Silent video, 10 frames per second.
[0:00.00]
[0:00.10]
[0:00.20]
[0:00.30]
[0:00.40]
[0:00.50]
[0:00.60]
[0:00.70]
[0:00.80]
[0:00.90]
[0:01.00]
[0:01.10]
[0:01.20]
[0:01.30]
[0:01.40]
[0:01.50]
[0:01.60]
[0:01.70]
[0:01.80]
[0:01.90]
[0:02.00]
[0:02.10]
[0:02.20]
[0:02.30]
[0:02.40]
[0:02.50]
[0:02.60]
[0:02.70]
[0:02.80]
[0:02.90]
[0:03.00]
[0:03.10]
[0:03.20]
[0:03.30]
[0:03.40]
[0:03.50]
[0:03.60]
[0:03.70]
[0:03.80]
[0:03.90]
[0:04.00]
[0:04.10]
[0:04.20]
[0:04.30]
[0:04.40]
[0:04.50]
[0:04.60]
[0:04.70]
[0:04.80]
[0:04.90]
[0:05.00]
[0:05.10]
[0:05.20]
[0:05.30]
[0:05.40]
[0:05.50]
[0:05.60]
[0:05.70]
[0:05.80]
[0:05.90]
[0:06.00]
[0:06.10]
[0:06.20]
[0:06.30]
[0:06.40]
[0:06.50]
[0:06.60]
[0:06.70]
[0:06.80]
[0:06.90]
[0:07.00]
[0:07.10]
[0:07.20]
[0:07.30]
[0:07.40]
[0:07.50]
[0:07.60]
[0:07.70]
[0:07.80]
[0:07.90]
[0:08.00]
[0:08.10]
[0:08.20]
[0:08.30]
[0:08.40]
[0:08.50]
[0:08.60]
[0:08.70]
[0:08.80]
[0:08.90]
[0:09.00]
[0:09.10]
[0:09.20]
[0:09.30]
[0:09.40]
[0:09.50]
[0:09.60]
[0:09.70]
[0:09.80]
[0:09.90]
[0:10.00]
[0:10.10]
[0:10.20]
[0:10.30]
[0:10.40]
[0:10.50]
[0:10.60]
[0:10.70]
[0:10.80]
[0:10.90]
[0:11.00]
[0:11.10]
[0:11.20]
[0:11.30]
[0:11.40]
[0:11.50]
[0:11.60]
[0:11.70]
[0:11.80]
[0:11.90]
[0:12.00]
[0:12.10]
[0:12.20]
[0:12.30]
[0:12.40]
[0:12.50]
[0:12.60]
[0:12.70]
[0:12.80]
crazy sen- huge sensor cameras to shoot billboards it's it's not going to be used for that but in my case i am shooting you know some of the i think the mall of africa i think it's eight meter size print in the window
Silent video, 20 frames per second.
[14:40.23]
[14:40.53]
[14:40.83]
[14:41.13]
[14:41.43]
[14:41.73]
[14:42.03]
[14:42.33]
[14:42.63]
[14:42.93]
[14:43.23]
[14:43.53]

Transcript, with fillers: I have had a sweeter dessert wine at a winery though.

## Action item
Reproduce the material in full, with no word added or dropped.

## Task response
Silent video, 10 frames per second.
[0:00.00]
[0:00.10]
[0:00.20]
[0:00.30]
[0:00.40]
[0:00.50]
[0:00.60]
[0:00.70]
[0:00.80]
[0:00.90]
[0:01.00]
[0:01.10]
[0:01.20]
[0:01.30]
[0:01.40]
[0:01.50]
[0:01.60]
[0:01.70]
[0:01.80]
[0:01.90]
[0:02.00]
[0:02.10]
[0:02.20]
[0:02.30]
[0:02.40]
[0:02.50]
[0:02.60]
[0:02.70]
[0:02.80]
[0:02.90]
[0:03.00]
[0:03.10]
[0:03.20]
[0:03.30]
[0:03.40]
[0:03.50]
[0:03.60]
[0:03.70]
[0:03.80]
[0:03.90]
[0:04.00]
[0:04.10]
[0:04.20]
[0:04.30]
[0:04.40]
[0:04.50]
[0:04.60]
[0:04.70]
[0:04.80]
[0:04.90]
[0:05.00]
[0:05.10]
[0:05.20]
[0:05.30]
[0:05.40]
[0:05.50]
[0:05.60]
[0:05.70]
[0:05.80]
[0:05.90]
[0:06.00]
[0:06.10]
[0:06.20]
[0:06.30]
[0:06.40]
[0:06.50]
[0:06.60]
[0:06.70]
[0:06.80]
[0:06.90]
[0:07.00]
[0:07.10]
[0:07.20]
[0:07.30]
[0:07.40]
[0:07.50]
[0:07.60]
[0:07.70]
[0:07.80]
[0:07.90]
[0:08.00]
[0:08.10]
[0:08.20]
[0:08.30]
[0:08.40]
[0:08.50]
[0:08.60]
[0:08.70]
[0:08.80]
[0:08.90]
[0:09.00]
[0:09.10]
[0:09.20]
[0:09.30]
[0:09.40]
[0:09.50]
[0:09.60]
[0:09.70]
[0:09.80]
[0:09.90]
[0:10.00]
[0:10.10]
[0:10.20]
[0:10.30]
[0:10.40]
[0:10.50]
[0:10.60]
[0:10.70]
[0:10.80]
[0:10.90]
[0:11.00]
[0:11.10]
[0:11.20]
[0:11.30]
[0:11.40]
[0:11.50]
[0:11.60]
[0:11.70]
[0:11.80]
[0:11.90]
[0:12.00]
[0:12.10]
[0:12.20]
[0:12.30]
[0:12.40]
[0:12.50]
[0:12.60]
[0:12.70]
[0:12.80]
crazy sen- huge sensor cameras to shoot billboards it's it's not going to be used for that but in my case i am shooting you know some of the i think the mall of africa i think it's eight meter size print in the window
Silent video, 20 frames per second.
[14:40.23]
[14:40.53]
[14:40.83]
[14:41.13]
[14:41.43]
[14:41.73]
[14:42.03]
[14:42.33]
[14:42.63]
[14:42.93]
[14:43.23]
[14:43.53]

Transcript, with fillers: I have had a sweeter dessert wine at a winery though.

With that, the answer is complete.